(Saved entries)
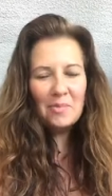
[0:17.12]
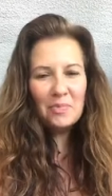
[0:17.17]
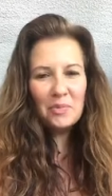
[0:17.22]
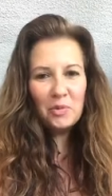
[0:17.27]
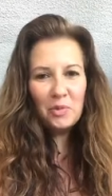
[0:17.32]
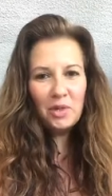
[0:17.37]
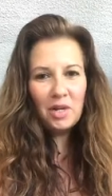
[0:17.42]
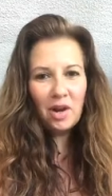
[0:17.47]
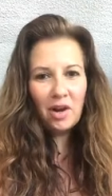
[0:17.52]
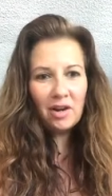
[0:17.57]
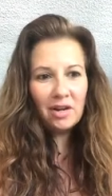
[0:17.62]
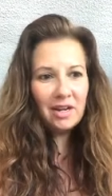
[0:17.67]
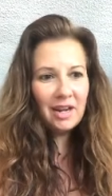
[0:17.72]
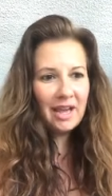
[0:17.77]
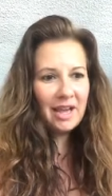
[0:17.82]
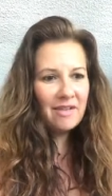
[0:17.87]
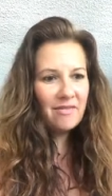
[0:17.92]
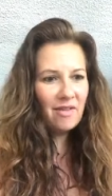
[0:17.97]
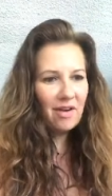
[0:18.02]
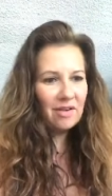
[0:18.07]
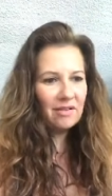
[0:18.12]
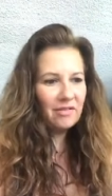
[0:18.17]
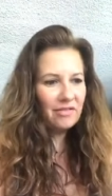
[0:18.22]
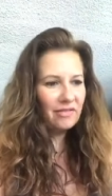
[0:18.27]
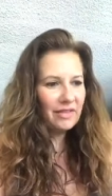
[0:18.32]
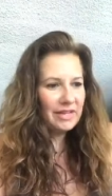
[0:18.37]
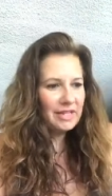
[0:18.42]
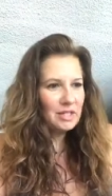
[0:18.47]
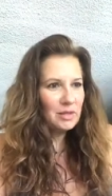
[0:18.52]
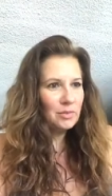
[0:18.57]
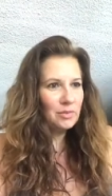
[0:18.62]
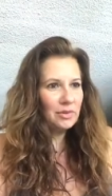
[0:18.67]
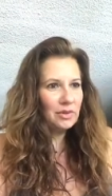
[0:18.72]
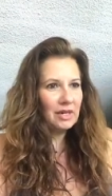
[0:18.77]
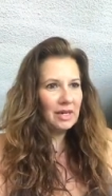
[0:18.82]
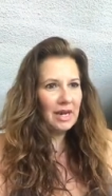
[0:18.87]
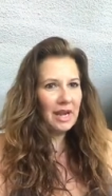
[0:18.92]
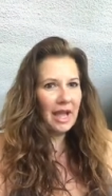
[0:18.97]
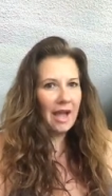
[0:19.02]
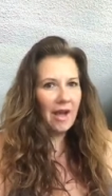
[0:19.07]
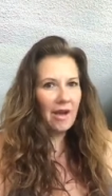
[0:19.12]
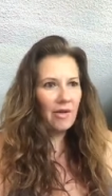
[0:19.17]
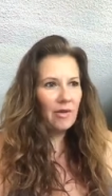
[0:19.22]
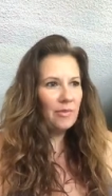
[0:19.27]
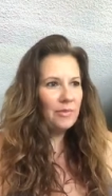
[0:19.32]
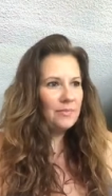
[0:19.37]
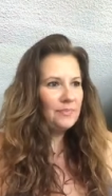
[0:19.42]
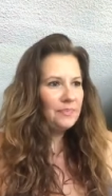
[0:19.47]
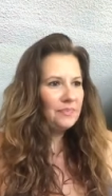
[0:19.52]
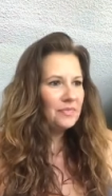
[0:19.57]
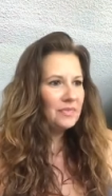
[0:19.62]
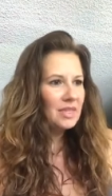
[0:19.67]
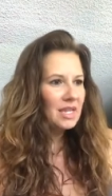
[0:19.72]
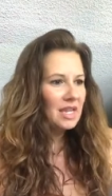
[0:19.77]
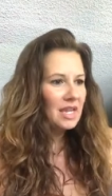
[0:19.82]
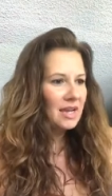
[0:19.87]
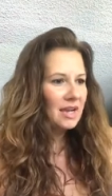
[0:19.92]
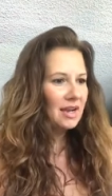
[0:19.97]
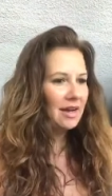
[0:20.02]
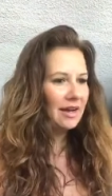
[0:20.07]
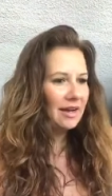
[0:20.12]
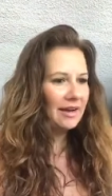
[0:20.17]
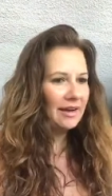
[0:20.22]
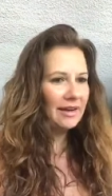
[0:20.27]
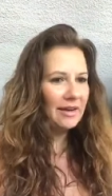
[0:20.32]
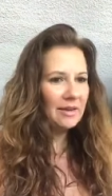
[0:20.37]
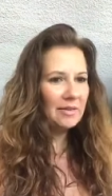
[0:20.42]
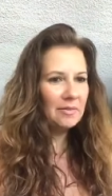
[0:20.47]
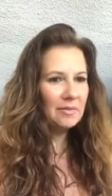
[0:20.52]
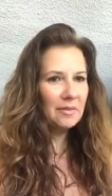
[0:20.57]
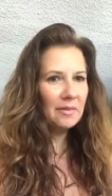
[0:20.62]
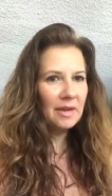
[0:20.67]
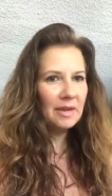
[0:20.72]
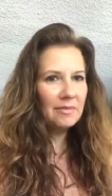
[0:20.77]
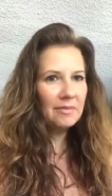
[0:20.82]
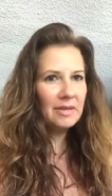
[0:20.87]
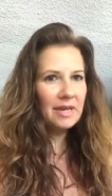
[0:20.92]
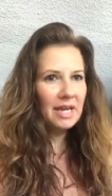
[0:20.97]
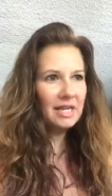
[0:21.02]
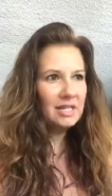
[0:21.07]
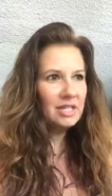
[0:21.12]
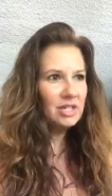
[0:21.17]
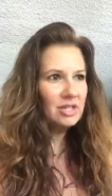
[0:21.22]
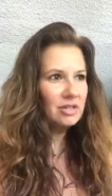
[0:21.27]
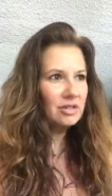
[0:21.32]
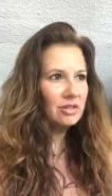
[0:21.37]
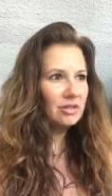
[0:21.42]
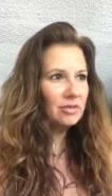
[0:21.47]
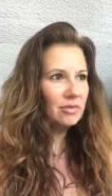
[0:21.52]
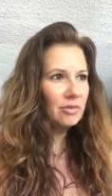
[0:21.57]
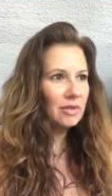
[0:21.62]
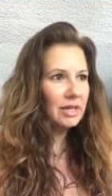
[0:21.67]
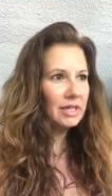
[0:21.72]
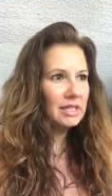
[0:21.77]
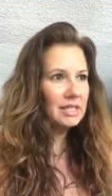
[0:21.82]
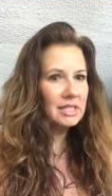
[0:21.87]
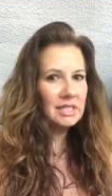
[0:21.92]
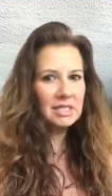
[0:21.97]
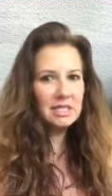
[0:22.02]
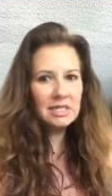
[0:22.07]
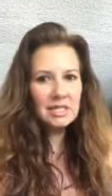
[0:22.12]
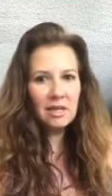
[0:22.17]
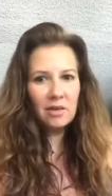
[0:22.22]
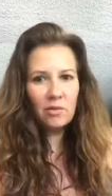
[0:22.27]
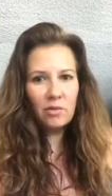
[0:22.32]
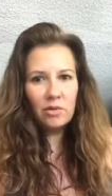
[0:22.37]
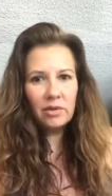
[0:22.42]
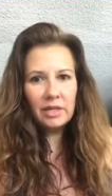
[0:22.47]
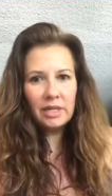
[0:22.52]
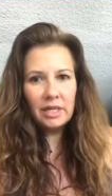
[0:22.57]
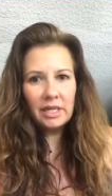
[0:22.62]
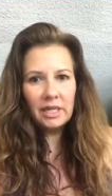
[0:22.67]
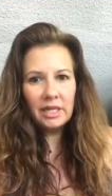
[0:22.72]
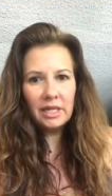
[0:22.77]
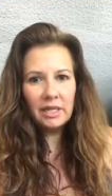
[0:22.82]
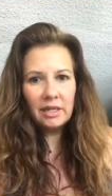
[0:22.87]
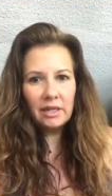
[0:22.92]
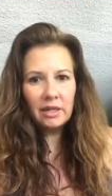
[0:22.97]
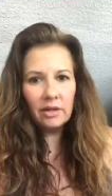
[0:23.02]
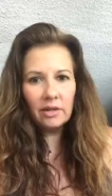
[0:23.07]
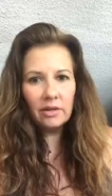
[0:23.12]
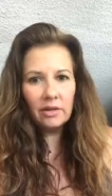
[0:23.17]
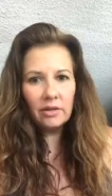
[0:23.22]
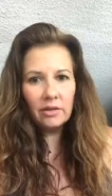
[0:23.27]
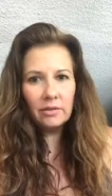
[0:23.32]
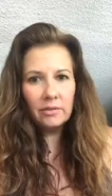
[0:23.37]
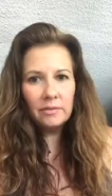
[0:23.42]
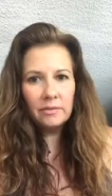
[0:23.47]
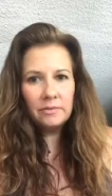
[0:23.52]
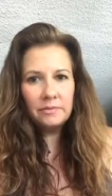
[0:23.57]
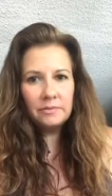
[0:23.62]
we are live on Facebook now. I'm not sure why this is not working here.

(Assigned task) Give back all of the entries verbatim, but without pictures.

(Answer to the problem)
[0:17.12]
[0:17.17]
[0:17.22]
[0:17.27]
[0:17.32]
[0:17.37]
[0:17.42]
[0:17.47]
[0:17.52]
[0:17.57]
[0:17.62]
[0:17.67]
[0:17.72]
[0:17.77]
[0:17.82]
[0:17.87]
[0:17.92]
[0:17.97]
[0:18.02]
[0:18.07]
[0:18.12]
[0:18.17]
[0:18.22]
[0:18.27]
[0:18.32]
[0:18.37]
[0:18.42]
[0:18.47]
[0:18.52]
[0:18.57]
[0:18.62]
[0:18.67]
[0:18.72]
[0:18.77]
[0:18.82]
[0:18.87]
[0:18.92]
[0:18.97]
[0:19.02]
[0:19.07]
[0:19.12]
[0:19.17]
[0:19.22]
[0:19.27]
[0:19.32]
[0:19.37]
[0:19.42]
[0:19.47]
[0:19.52]
[0:19.57]
[0:19.62]
[0:19.67]
[0:19.72]
[0:19.77]
[0:19.82]
[0:19.87]
[0:19.92]
[0:19.97]
[0:20.02]
[0:20.07]
[0:20.12]
[0:20.17]
[0:20.22]
[0:20.27]
[0:20.32]
[0:20.37]
[0:20.42]
[0:20.47]
[0:20.52]
[0:20.57]
[0:20.62]
[0:20.67]
[0:20.72]
[0:20.77]
[0:20.82]
[0:20.87]
[0:20.92]
[0:20.97]
[0:21.02]
[0:21.07]
[0:21.12]
[0:21.17]
[0:21.22]
[0:21.27]
[0:21.32]
[0:21.37]
[0:21.42]
[0:21.47]
[0:21.52]
[0:21.57]
[0:21.62]
[0:21.67]
[0:21.72]
[0:21.77]
[0:21.82]
[0:21.87]
[0:21.92]
[0:21.97]
[0:22.02]
[0:22.07]
[0:22.12]
[0:22.17]
[0:22.22]
[0:22.27]
[0:22.32]
[0:22.37]
[0:22.42]
[0:22.47]
[0:22.52]
[0:22.57]
[0:22.62]
[0:22.67]
[0:22.72]
[0:22.77]
[0:22.82]
[0:22.87]
[0:22.92]
[0:22.97]
[0:23.02]
[0:23.07]
[0:23.12]
[0:23.17]
[0:23.22]
[0:23.27]
[0:23.32]
[0:23.37]
[0:23.42]
[0:23.47]
[0:23.52]
[0:23.57]
[0:23.62]
we are live on Facebook now. I'm not sure why this is not working here.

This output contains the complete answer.